Les stoïciens, dont il est question ici, envisagent l’homme « selon sa fin », c’est-à-dire en considérant ce pour quoi la divinité l’a fait et les devoirs qui en découlent. « Épictète », écrit Pascal dans L’entretien avec Monsieur de Sacy, « est un des philosophes du monde qui ait mieux connu les devoirs de l’homme. Il veut, avant toutes choses, qu’il regarde Dieu comme son principal objet ; qu’il soit persuadé qu’il gouverne tout avec justice ; qu’il se soumette à lui de bon cœur, et qu’il le suive volontairement en tout, comme ne faisant rien qu’avec une très grande sagesse ». Dans cette perspective, le propre des stoïciens est de ne connaître en l’homme que sa grandeur ; ce principe les conduit nécessairement à interpréter toutes les actions basses dont les hommes se rendent coupables comme des manquements à leur fin et à leur vocation : si je ne sais pas maîtriser mes passions ou mépriser la douleur et la mort, c’est que je ne sais pas me montrer à la hauteur de ce qu’exige ma nature.

Mais de ce fait, ils prennent aussi les sentiments de mépris qu’affectent les philosophes sceptiques ou les épicuriens qui réduisent l’homme au rang des bêtes, pour un manque de gratitude à l’égard de la divinité : aux yeux des stoïciens, les épicuriens reprochent à la nature des bassesses dont le seul responsable est l’homme lui-même, par manquement à ce qui est son devoir naturel.

Mais par un renversement du pour au contre, Pascal indique que, sur ce point, les stoïciens ont tort : car le mépris qu’un Montaigne affiche à l’égard de la vanité et de la misère humaine ne provient pas d’un manque de confiance dans les forces naturelles de l’homme, mais tout simplement d’un sentiment naturel et d’une juste appréciation de sa condition infirme et misérable.

Les autres, qui ont bien connu combien cette bassesse est effective ont traité d’une superbe ridicule ces sentiments de grandeur, qui sont aussi naturels à l’homme : l’opposition du point de vue des sceptiques-épicuriens à celui des stoïciens les conduit à une erreur symétrique.

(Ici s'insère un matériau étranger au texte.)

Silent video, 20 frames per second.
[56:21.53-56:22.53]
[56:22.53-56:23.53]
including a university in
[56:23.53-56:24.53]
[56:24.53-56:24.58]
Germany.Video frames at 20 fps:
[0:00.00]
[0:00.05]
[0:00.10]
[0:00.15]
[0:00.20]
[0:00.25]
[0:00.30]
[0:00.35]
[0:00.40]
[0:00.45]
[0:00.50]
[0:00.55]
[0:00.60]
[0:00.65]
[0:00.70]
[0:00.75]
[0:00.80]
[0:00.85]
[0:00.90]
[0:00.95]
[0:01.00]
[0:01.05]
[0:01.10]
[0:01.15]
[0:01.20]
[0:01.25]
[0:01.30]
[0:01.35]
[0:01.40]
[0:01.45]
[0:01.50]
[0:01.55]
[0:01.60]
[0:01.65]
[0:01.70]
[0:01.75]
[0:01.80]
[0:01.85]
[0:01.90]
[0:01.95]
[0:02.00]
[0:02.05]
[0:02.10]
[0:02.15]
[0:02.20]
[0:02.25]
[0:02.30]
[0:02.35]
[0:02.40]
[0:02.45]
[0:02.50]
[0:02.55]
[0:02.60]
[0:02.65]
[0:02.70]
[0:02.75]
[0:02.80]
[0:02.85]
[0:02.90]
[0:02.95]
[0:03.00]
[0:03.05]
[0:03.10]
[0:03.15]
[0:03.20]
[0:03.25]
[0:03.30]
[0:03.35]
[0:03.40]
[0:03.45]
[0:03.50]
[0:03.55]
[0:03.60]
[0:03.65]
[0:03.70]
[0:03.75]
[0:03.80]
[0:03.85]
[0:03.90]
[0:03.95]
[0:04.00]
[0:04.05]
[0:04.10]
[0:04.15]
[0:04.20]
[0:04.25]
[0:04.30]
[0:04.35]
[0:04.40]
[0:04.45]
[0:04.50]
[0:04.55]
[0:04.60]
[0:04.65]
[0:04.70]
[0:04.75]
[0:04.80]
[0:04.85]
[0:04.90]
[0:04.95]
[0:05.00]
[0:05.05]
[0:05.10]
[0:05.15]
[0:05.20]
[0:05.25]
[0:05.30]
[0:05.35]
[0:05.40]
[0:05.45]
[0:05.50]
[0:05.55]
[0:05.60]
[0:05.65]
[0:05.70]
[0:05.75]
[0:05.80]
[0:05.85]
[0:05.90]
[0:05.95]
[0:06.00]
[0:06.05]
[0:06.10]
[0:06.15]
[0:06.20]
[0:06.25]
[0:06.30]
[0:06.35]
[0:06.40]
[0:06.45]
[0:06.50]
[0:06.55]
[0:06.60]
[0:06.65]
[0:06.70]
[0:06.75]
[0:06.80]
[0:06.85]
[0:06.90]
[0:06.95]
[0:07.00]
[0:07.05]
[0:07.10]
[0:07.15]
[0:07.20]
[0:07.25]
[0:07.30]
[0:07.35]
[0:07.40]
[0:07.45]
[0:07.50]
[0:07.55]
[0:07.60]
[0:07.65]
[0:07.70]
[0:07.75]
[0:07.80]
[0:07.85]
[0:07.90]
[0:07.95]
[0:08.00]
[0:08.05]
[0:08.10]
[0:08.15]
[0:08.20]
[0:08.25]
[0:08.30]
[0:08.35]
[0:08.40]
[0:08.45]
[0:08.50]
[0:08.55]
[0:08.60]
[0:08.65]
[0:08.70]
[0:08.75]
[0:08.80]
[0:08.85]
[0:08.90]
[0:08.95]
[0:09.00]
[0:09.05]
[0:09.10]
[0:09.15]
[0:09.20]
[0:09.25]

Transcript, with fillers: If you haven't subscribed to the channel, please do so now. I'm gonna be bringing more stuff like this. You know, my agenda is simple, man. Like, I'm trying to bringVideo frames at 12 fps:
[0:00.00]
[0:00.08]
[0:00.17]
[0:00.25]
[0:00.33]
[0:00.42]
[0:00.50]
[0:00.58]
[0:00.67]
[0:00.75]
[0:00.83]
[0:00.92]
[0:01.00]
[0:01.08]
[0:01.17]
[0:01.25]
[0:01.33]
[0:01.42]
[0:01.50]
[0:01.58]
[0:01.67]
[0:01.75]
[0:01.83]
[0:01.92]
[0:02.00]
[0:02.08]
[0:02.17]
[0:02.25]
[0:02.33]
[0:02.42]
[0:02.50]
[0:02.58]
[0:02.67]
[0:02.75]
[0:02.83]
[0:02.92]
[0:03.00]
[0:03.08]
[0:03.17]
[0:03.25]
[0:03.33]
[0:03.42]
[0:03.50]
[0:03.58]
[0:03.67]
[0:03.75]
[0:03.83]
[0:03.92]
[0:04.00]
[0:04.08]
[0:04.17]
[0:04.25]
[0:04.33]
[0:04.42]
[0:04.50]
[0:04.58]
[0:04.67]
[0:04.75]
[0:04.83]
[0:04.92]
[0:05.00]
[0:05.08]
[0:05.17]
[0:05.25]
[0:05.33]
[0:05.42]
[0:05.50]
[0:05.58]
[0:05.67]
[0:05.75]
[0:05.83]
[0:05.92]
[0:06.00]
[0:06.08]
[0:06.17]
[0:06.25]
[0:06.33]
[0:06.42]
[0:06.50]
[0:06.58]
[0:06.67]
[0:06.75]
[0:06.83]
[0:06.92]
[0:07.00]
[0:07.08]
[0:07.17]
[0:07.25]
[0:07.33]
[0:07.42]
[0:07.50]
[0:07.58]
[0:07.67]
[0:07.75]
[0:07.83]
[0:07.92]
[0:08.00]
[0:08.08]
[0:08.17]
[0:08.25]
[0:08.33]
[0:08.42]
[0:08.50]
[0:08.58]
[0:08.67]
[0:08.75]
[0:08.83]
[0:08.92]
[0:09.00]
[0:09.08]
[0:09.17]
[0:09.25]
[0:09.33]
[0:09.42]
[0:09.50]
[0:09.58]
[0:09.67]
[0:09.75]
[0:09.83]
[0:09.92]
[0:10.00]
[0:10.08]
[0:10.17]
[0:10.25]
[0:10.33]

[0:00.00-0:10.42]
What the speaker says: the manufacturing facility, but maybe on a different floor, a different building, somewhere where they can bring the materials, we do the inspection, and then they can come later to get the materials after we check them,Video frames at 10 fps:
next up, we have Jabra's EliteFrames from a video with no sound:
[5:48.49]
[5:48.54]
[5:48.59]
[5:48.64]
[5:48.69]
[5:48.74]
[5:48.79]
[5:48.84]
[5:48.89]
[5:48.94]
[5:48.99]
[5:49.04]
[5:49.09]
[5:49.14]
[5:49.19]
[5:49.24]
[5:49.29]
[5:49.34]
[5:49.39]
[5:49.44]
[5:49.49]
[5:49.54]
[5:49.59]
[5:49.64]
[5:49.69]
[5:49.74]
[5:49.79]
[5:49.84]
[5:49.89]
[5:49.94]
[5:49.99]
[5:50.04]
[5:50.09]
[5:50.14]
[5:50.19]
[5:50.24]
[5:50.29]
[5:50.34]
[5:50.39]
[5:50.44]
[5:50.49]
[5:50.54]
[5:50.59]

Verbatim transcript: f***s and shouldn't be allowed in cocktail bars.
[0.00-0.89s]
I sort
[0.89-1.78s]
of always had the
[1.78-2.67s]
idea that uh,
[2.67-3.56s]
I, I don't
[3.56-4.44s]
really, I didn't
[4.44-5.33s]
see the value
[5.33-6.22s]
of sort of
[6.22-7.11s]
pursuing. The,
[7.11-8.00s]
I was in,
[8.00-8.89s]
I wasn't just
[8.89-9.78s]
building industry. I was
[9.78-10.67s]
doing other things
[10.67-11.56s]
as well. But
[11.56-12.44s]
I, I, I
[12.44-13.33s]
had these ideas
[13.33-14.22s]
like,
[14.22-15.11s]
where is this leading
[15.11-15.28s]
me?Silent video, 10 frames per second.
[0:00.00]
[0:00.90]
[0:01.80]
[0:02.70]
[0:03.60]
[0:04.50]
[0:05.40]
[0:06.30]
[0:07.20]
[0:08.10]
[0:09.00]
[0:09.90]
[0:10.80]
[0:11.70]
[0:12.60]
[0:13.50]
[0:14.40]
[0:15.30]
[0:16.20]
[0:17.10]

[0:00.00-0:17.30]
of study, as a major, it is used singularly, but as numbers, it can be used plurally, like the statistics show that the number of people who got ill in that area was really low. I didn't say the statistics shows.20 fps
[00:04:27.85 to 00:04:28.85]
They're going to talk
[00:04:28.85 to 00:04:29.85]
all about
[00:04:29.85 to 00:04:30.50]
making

Partis a priori du principe de l’impuissance de l’homme, ils considèrent comme des illusions les mouvements de grandeur qu’inspire aux hommes le sentiment de leur dignité, sans comprendre qu’ils expriment le souvenir confus d’une nature excellente que le péché originel leur a fait perdre.

 

Levez vos yeux vers Dieu, disent les uns. Voyez celui auquel vous ressemblez et qui vous a fait pour l’adorer. Vous pouvez vous rendre semblable à lui, la sagesse vous y égalera si vous voulez le suivre.

Haussez la tête, hommes libres, dit Épictète.

 

Épictète, Entretiens, I, XVIII, 20, et II, XVI. Voir Courcelle Pierre, L’Entretien de Pascal et Sacy : ses sources et ses énigmes, Paris, Vrin, 1960, p. 16-17, qui renvoie à l’édition d’Épictète dont Pascal s’est servi, Les propos d’Épictète, recueillis par Arrian auteur grec son disciple, translatés du grec en français par F. Jean de S. François, dit le P. Goulu, religieux feuillantin, Paris, chez Jean de Heuqueuille, 1630, p. 242 : « Je me contente, s’il m’est loisible, de vivre sans empêchement et sans douleur, de lever le col contre les choses, comme franc et libre, et regarder de vers le ciel comme ami de Dieu, ne craignant rien de tout ce qui peut arriver ».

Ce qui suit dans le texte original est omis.